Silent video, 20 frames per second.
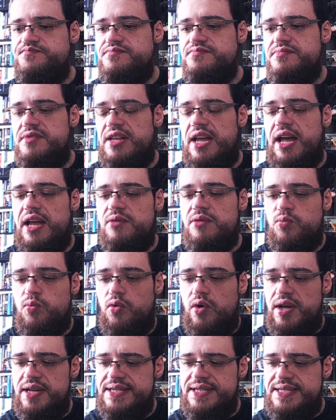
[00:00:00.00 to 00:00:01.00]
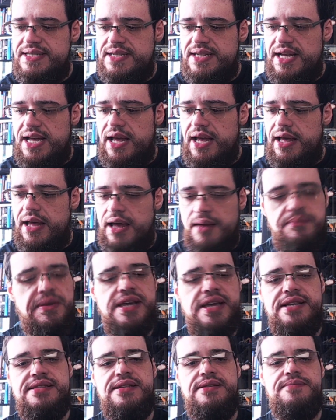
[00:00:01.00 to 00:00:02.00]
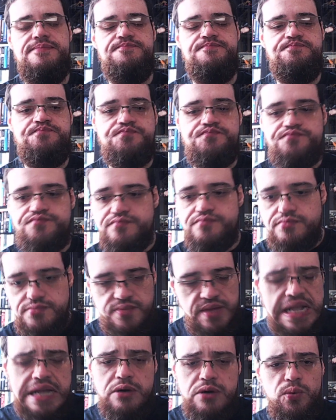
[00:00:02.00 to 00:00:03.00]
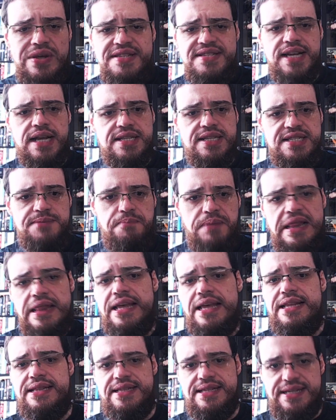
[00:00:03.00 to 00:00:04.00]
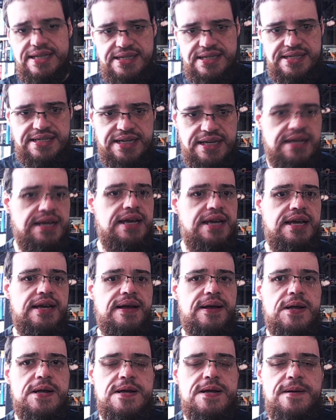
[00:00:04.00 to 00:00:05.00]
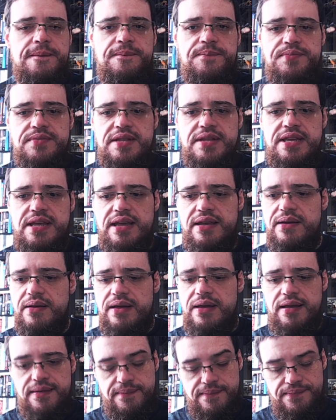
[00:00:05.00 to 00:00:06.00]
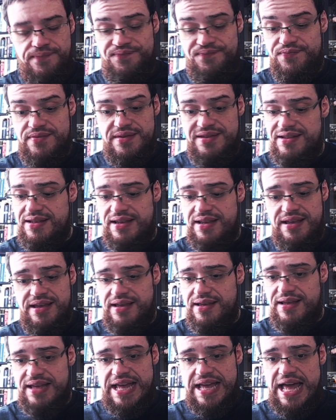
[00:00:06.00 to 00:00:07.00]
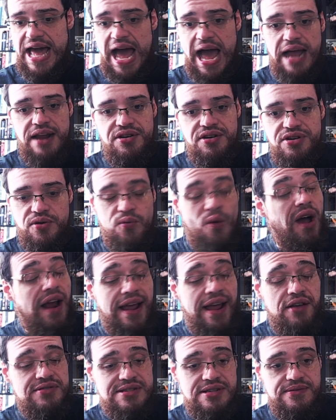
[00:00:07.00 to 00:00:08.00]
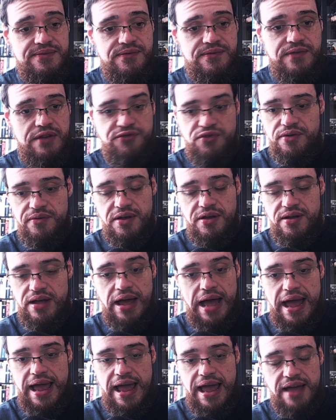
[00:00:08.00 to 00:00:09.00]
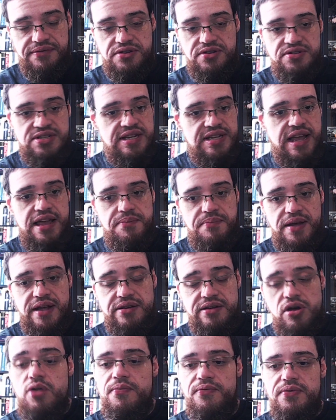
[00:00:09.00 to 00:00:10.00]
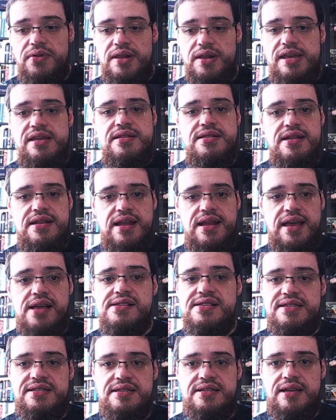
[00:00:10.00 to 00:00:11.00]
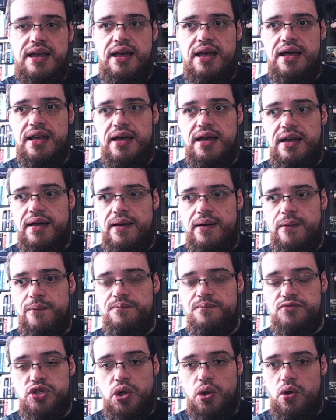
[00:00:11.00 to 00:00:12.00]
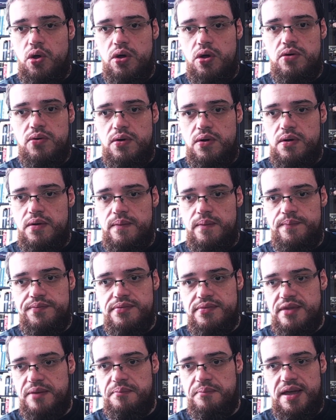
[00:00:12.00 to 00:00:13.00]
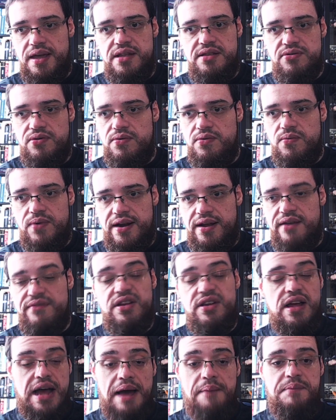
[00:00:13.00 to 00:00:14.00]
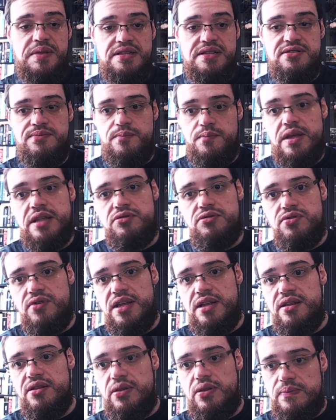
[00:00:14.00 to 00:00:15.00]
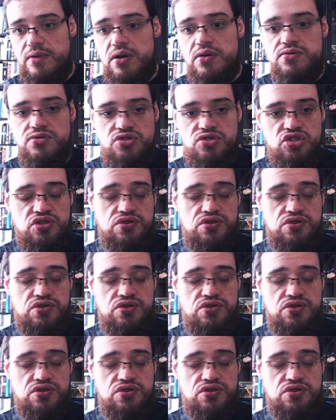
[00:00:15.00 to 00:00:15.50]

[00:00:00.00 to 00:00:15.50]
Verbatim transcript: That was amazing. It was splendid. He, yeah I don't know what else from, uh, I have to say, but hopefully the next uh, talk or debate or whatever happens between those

* Your task *
Produce an exact copy of the records above, leaving out the pictures.

* Output *
Silent video, 20 frames per second.
[00:00:00.00 to 00:00:01.00]
[00:00:01.00 to 00:00:02.00]
[00:00:02.00 to 00:00:03.00]
[00:00:03.00 to 00:00:04.00]
[00:00:04.00 to 00:00:05.00]
[00:00:05.00 to 00:00:06.00]
[00:00:06.00 to 00:00:07.00]
[00:00:07.00 to 00:00:08.00]
[00:00:08.00 to 00:00:09.00]
[00:00:09.00 to 00:00:10.00]
[00:00:10.00 to 00:00:11.00]
[00:00:11.00 to 00:00:12.00]
[00:00:12.00 to 00:00:13.00]
[00:00:13.00 to 00:00:14.00]
[00:00:14.00 to 00:00:15.00]
[00:00:15.00 to 00:00:15.50]

[00:00:00.00 to 00:00:15.50]
Verbatim transcript: That was amazing. It was splendid. He, yeah I don't know what else from, uh, I have to say, but hopefully the next uh, talk or debate or whatever happens between those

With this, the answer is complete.